- 8 years ago
- Wedding: April 2011
I’m going to start off by saying that this is extremely hard for me to write. It makes it a little bit easier knowing that none of you know me in real life, but not much.
I’m also sorry if this is really long.
Heart of the matter: I have very bad teeth.
My mom has bad teeth, and my dads aren’t too much better. It’s not that we don’t take care of our teeth, just that they seem to have problems anyways.
My mom always took us to the dentist every six months as kids, and while I wans’t the best flosser, I always brushed my teeth and flossed a few times a week. As a kid I always had cavities and to make it worse, my brother never did. My mom never specifically belittled me for having cavities but I know it put a strain on finances.

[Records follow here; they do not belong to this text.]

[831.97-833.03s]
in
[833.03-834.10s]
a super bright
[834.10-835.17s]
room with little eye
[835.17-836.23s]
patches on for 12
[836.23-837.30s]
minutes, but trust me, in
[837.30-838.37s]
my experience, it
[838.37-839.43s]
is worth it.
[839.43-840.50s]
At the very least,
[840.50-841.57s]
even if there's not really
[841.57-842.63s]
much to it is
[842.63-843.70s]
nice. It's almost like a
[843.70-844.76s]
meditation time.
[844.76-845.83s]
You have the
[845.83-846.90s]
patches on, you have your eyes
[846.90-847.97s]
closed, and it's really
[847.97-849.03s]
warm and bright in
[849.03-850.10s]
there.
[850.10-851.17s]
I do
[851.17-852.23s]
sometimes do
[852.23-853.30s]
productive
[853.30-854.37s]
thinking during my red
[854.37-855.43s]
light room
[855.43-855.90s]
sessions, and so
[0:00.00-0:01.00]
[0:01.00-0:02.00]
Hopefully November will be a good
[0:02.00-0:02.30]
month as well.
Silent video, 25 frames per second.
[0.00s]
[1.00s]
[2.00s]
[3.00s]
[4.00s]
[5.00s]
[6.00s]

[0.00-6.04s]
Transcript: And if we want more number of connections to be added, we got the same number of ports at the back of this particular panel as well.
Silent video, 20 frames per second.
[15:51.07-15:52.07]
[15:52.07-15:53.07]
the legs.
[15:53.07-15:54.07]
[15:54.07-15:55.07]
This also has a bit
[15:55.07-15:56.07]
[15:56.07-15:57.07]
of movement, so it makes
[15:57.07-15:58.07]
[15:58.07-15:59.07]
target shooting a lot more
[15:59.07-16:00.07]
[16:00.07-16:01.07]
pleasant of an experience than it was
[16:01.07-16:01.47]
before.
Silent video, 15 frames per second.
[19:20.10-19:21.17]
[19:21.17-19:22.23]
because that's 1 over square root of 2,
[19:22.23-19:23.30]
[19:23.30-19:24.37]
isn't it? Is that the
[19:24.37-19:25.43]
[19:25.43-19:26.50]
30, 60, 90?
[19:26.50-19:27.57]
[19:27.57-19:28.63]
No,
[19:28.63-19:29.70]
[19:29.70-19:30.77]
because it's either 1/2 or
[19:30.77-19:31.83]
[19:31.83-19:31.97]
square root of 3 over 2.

Fastforward. when I went away to college I lost my dental insurance. Long story. I haven’t been to the dentist in seven years. (Yes I know this is really really bad, and I’m sorry that i eve let it go this long).
My teeth have gotten worse. They are definitely not as white as they could be, I know I have cavities and even worse I have tooth decay. One of my tooths has chipped due to decay. I’m still petrified to go to the dentist. I know it is going to be painful, and even more I know it’s going to cost a fortune, a fortune that I don’t have.
I do have dental insurance through my employer but with the total problems I have, I know it’ll still be a lot of money. I have looked into CareCredit. This is a credit card that certain providers accept for medical treatment. There can be payment plans and depending on the plan you wouldn’t have interest for up to 24 months. I think this might be a good option for me, but I’m not really sure.
More than anything I’m just petrified of going to the dentist and then ::yelling:: at me for letting it get this bad.
I’m so scared, and obviously this upsets me as I’m crying now thinking about it.
I just needed to get that out, and maybe you guys have some words of wisdom and encouragement for me.